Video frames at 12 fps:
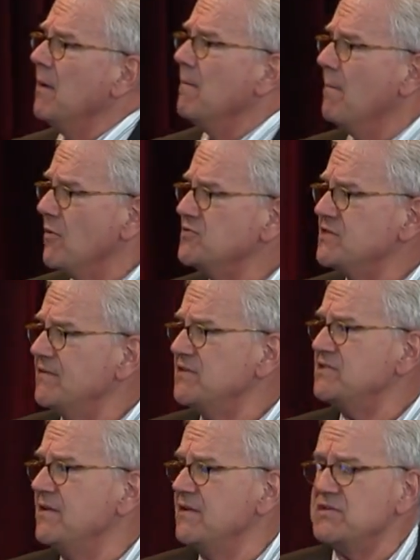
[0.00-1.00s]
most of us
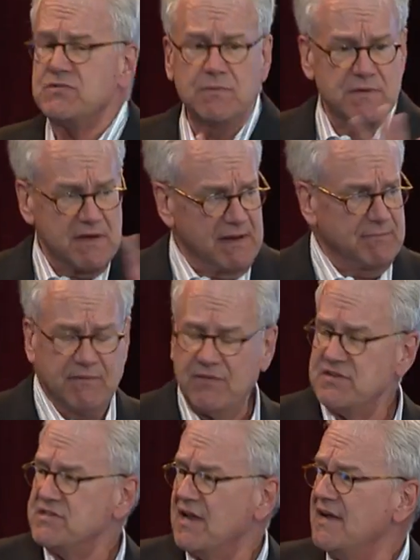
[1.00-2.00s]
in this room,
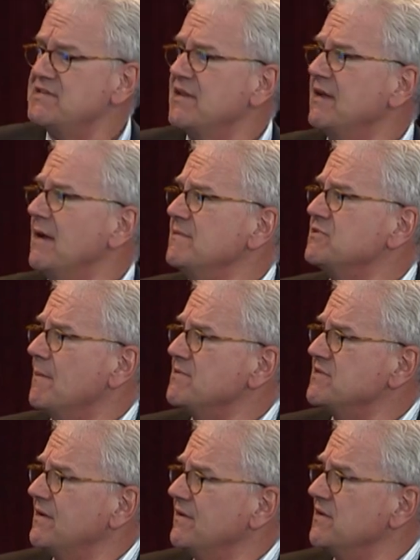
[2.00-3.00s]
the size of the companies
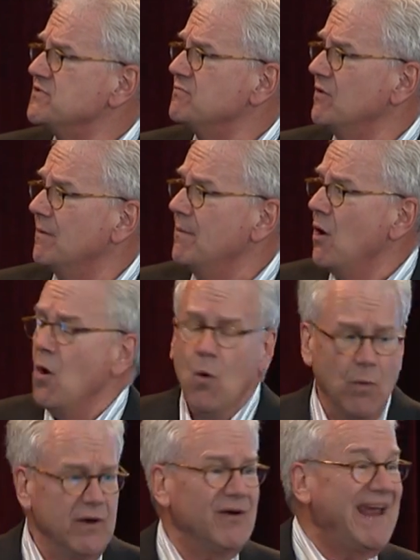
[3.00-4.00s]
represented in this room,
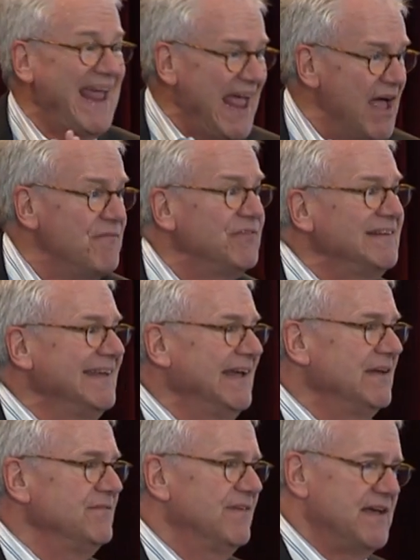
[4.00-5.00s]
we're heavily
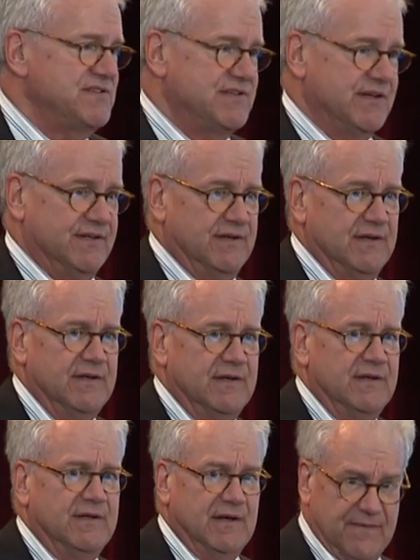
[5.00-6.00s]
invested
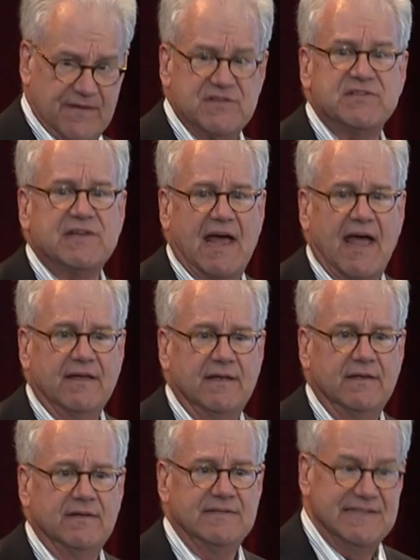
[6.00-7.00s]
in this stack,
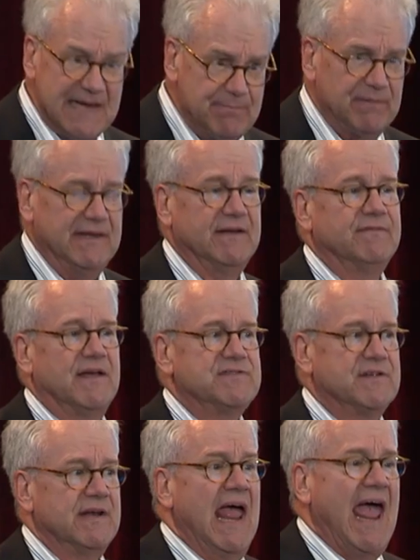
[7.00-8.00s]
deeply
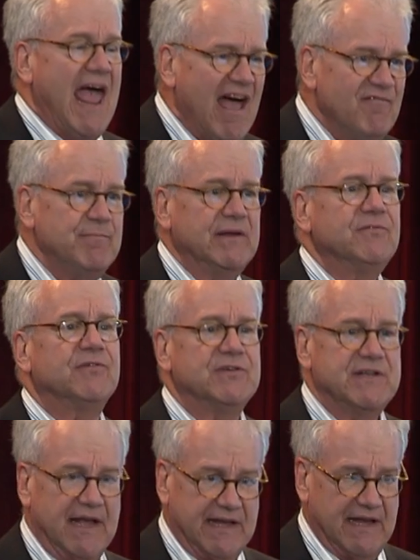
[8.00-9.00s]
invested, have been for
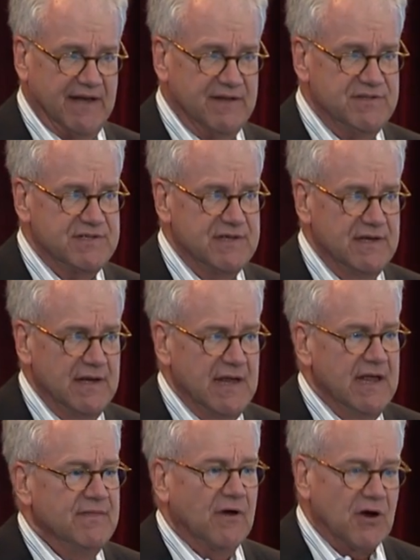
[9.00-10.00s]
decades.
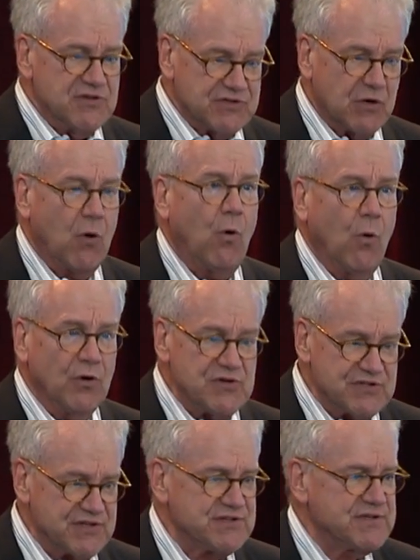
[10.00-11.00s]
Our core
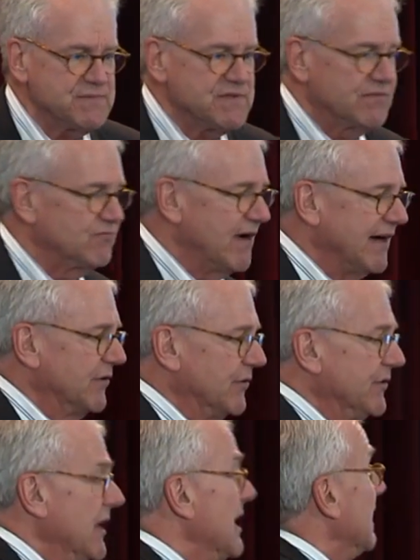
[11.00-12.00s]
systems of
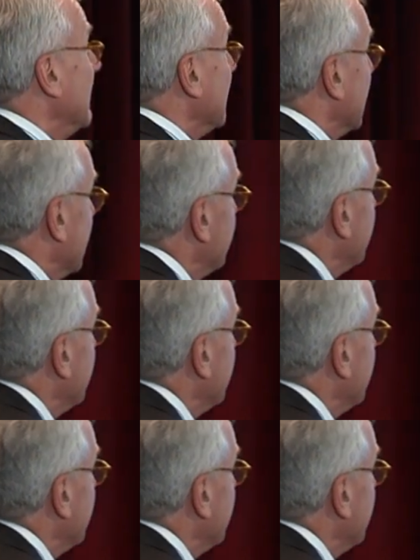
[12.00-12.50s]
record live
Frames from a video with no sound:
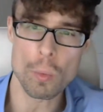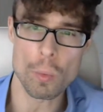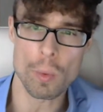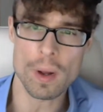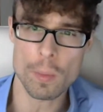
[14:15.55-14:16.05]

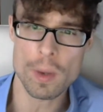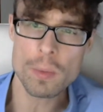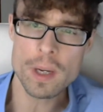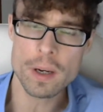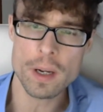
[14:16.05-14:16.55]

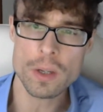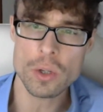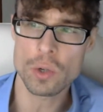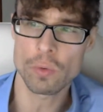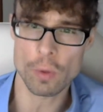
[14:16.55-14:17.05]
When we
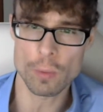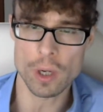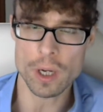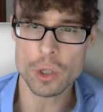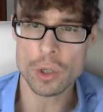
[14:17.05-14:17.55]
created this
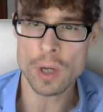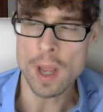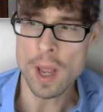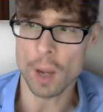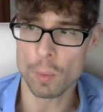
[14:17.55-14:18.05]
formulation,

------------------------------------------------

Problem description =>
Restate word for word, and only, the lines from the line that contains "[12.00-12.50s]" through the end of the data, both included; pictures are not part of the copy.

Task response =>
[12.00-12.50s]
record live
Frames from a video with no sound:
[14:15.55-14:16.05]

[14:16.05-14:16.55]

[14:16.55-14:17.05]
When we
[14:17.05-14:17.55]
created this
[14:17.55-14:18.05]
formulation,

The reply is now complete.